Stored data entries:
□ □ □ □ □

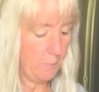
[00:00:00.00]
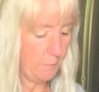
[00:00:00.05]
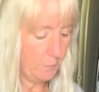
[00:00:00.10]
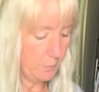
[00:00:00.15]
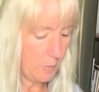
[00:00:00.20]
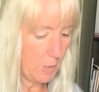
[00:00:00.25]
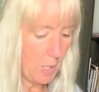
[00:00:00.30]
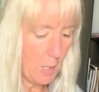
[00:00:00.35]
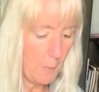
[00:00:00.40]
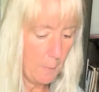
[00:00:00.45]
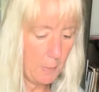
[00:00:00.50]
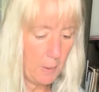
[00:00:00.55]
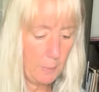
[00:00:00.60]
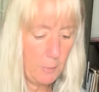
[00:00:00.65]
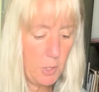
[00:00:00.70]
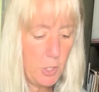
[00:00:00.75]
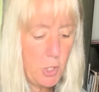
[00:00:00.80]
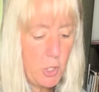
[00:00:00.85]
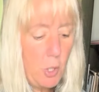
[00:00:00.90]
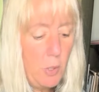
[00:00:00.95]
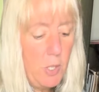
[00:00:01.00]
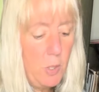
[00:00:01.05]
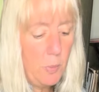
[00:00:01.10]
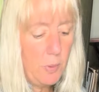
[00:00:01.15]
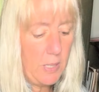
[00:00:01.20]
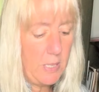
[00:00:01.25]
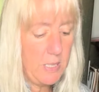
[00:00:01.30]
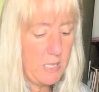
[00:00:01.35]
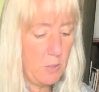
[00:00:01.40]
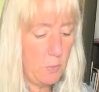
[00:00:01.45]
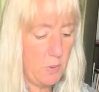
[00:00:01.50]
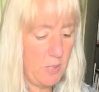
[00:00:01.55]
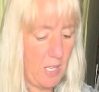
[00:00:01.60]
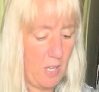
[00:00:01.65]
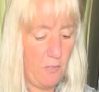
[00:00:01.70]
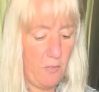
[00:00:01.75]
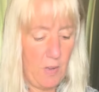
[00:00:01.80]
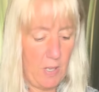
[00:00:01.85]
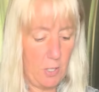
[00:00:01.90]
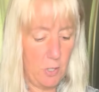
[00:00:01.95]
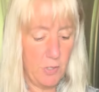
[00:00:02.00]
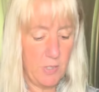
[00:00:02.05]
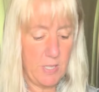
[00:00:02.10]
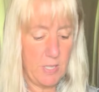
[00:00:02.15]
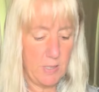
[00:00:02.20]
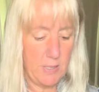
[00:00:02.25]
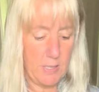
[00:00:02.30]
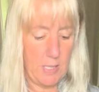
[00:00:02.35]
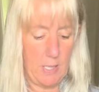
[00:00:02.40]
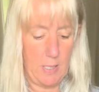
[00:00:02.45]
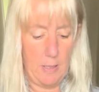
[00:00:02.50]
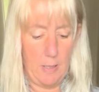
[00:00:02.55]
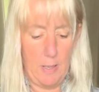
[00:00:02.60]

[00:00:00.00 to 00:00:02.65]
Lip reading: But I'm going to show you what I did with that fennel since I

□ □ □ □ □

ACTION ITEM:
Output nothing but the records above, word for word, with the pictures removed.

EXPECTED ANSWER:
[00:00:00.00]
[00:00:00.05]
[00:00:00.10]
[00:00:00.15]
[00:00:00.20]
[00:00:00.25]
[00:00:00.30]
[00:00:00.35]
[00:00:00.40]
[00:00:00.45]
[00:00:00.50]
[00:00:00.55]
[00:00:00.60]
[00:00:00.65]
[00:00:00.70]
[00:00:00.75]
[00:00:00.80]
[00:00:00.85]
[00:00:00.90]
[00:00:00.95]
[00:00:01.00]
[00:00:01.05]
[00:00:01.10]
[00:00:01.15]
[00:00:01.20]
[00:00:01.25]
[00:00:01.30]
[00:00:01.35]
[00:00:01.40]
[00:00:01.45]
[00:00:01.50]
[00:00:01.55]
[00:00:01.60]
[00:00:01.65]
[00:00:01.70]
[00:00:01.75]
[00:00:01.80]
[00:00:01.85]
[00:00:01.90]
[00:00:01.95]
[00:00:02.00]
[00:00:02.05]
[00:00:02.10]
[00:00:02.15]
[00:00:02.20]
[00:00:02.25]
[00:00:02.30]
[00:00:02.35]
[00:00:02.40]
[00:00:02.45]
[00:00:02.50]
[00:00:02.55]
[00:00:02.60]

[00:00:00.00 to 00:00:02.65]
Lip reading: But I'm going to show you what I did with that fennel since I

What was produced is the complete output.